The childhood peak at 2–4 years that began to develop in the 1920s in England and Wales developed later in other nations, for example in the 1940s in US Caucasians and in the 1960s in Japan and in US non-Caucasians, but it has not been seen in some developing countries (Fraumeni and Miller, 1967; Greaves et al, 1985). Differences in leukaemia incidence, most apparent at ages 2–3 years, have been observed between Caucasian and African-American children in the United States, and between children in western and eastern Europe (Doll, 1989; Smith et al, 1999; Steliarova-Foucher et al, 2004). The development of this age peak is the main component of the overall increase in leukaemia incidence in England and Wales and other countries over the twentieth century.

The cause of childhood leukaemia remains unknown. It has been suggested that a leukaemic exposure arose in developed countries in the early part of the twentieth century possibly associated with improved living standards (Doll, 1989). Although improvements in case-finding and in the accuracy of death certification in England and Wales are considered to have had an impact on childhood leukaemia mortality, particularly during the early part of the century, the continued increase in mortality into, and beyond, the 1950s indicates a real increase in incidence (Court Brown and Doll, 1961; Doll, 1989; Swerdlow et al, 2001). More complete ascertainment by cancer registries has also been proposed (Adamson et al, 2005), and while this may have had some impact in the early 1970s, under-ascertainment of childhood cancers has been estimated at less than 5% during 1971–1984 (Hawkins and Swerdlow, 1992). It also seems implausible that any systematic underreporting of leukaemia would have been restricted to children under 5 years, and particularly to those with the precursor B-cell subtype of ALL.

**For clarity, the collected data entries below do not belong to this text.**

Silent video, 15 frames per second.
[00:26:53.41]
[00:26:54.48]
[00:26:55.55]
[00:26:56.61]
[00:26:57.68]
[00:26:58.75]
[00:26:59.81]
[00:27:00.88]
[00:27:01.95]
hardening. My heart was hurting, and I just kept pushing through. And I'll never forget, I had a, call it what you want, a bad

It has been hypothesised that, in the first few decades of the twentieth century, a fatal infection (e.g. pneumonia) attributable to pre-leukaemic immunosuppression would have killed a proportion of children before the leukaemia became obvious. After the introduction of antibiotics, the effect of fatal infections in ‘masking’ leukaemia would have declined, leading to the observed increase in leukaemia incidence (Stewart and Kneale, 1969). A state-wide study in Colorado during 1941–1959, however, concluded that the severity and often fatal outcome of childhood leukaemia would usually have resulted in hospitalisation, and that few cases would have remained undiagnosed there (Githens et al, 1965).

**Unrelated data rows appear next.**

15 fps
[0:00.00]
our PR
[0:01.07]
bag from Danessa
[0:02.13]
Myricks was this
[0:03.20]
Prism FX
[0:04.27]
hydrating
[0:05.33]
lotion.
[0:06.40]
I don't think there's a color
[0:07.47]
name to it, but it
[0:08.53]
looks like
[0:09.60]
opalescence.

Even if fatal infections may have had some impact on ‘masking’ leukaemia during the first half of the century, their involvement cannot explain the increase in incidence of childhood leukaemia during 1971–2000. Infant mortality (in the first year of life) fell from 18 in 1971 to 6 per thousand live births in 2000 (ONS, 2004b). If all other causes of death up to age 5 years are ignored, this would allow some 12 000 children per million live births (18 minus 6 per 1000) each year to reach age 5 years who would not previously have done so. Leukaemia incidence in children aged 1–4 years increased from 64.5 per million person-years during 1971–1975 to 79.8 during 1996–2000, an increase of 15.3 cases per million. The incidence of leukaemia in the 12 000 ‘extra’ children per million per year who would previously have died in infancy would have to have been 1275 per million person-years, some 20 times higher than in the rest of the population, in order for the overall decline in infant mortality in the period 1971–2000 to account for the overall increase in leukaemia incidence.

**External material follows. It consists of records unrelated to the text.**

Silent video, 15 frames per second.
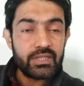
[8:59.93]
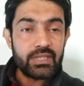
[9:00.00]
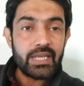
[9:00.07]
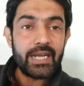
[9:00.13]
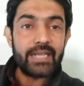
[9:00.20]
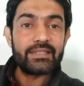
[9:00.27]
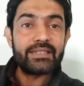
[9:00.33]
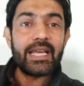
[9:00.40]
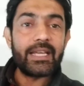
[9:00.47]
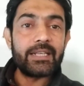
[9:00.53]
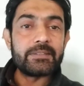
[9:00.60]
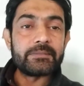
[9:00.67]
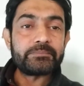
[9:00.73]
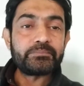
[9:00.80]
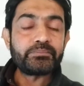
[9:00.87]
and
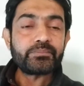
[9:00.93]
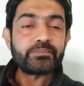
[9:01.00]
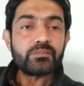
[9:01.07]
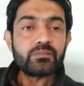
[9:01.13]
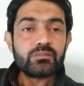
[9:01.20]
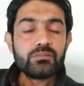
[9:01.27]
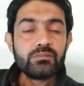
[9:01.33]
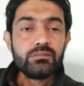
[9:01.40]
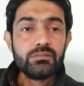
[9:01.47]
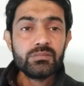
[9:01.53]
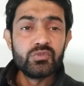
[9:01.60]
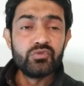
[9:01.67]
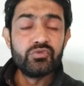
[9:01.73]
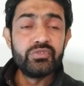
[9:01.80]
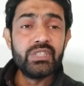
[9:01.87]
then
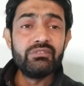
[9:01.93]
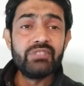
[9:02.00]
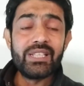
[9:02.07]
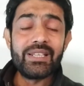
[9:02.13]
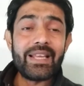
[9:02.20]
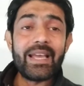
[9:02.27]
we will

In 1940, the WHO rule for selecting the underlying cause when more than one cause is mentioned on the death certificate changed, with the introduction of ICD-5: this resulted in a 3% reduction in leukaemia mortality at all ages (Swerdlow et al, 2001). Similarly, aleukaemia, previously defined as lymphadenoma or agranulocytosis, was included with leukaemia from 1950 (ICD-6). These shifts would have caused small changes in the number of childhood deaths coded to leukaemia, but cannot explain the increase over a period of 40 years.

The above explanations seem unlikely to explain fully the long-term changes in mortality and incidence, particularly since the disparities in trends between girls and boys have been broadly consistent over the century. We are forced to conclude that the increase in incidence is largely real.